Other Linux distributions may maintain a development branch in between releases. These development branches may resemble a rolling release because software in such a branch is continually updated. However, unlike a rolling release, these branches are intended to be the next release, and will be frozen and tested prior to such a release. Mandriva Cooker, openSUSE Factory, Fedora Rawhide, and Debian's testing and unstable branches are examples of this type of development. Running these development branches in a production environment can cause instability and other problems and is not well supported.
sidux is a rolling release Linux distribution based on Debian's unstable development branch (sid). Besides of Debian's unstable repositories sidux uses its own package repositories and tools to help avoid potential breakage otherwise more common when using Debian unstable.
Non-examples: Windows, Mac OS, OpenBSD, and most Linux distributions (including Debian [Linux] "stable") are not rolling releases, because they have significant changes between version numbers (a complete operating system reinstall, or at least a major upgrade, is required). This also results in significant development effort being spent on keeping old versions up to date due to propagating bug fixes back to the newest branch, as opposed to focusing more on the newest development branch.

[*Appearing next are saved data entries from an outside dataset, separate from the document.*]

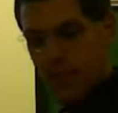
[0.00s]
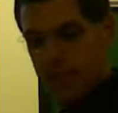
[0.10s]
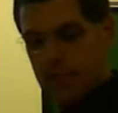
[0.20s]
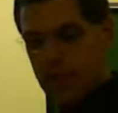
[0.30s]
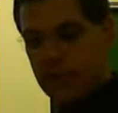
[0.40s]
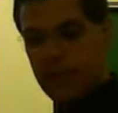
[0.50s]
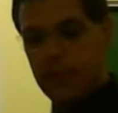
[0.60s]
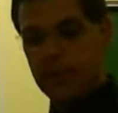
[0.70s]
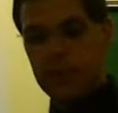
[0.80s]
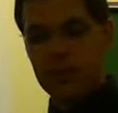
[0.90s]
is the
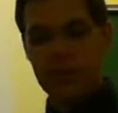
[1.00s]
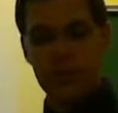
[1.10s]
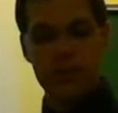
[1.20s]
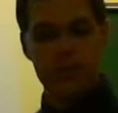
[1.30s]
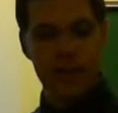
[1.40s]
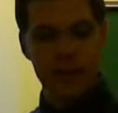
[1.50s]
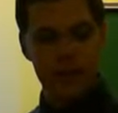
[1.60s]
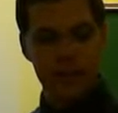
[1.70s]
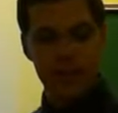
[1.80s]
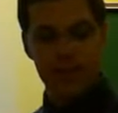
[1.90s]
development of an
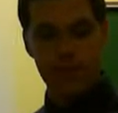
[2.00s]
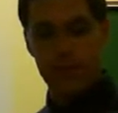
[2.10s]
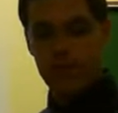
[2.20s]
estrangement from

Urmas said:The ways to do a "distribution upgrade", then? A reinstall, obviously. Rather painless, actually, IF you have a separate /home partition. All your "user stuff" will survive the reinstall.
Another way is to let the Update Manager do it... done this way, even if you don't have a separate /home partition, you won't lose your "user stuff".
Abarbarian said:I use K3b for burning and it is excellent.
http://k3b.plainblack.com/support/k3b-0.12-new-features
This explains how to put silences between tracks in K3b. Might be a bit technical for you garden gnomes though.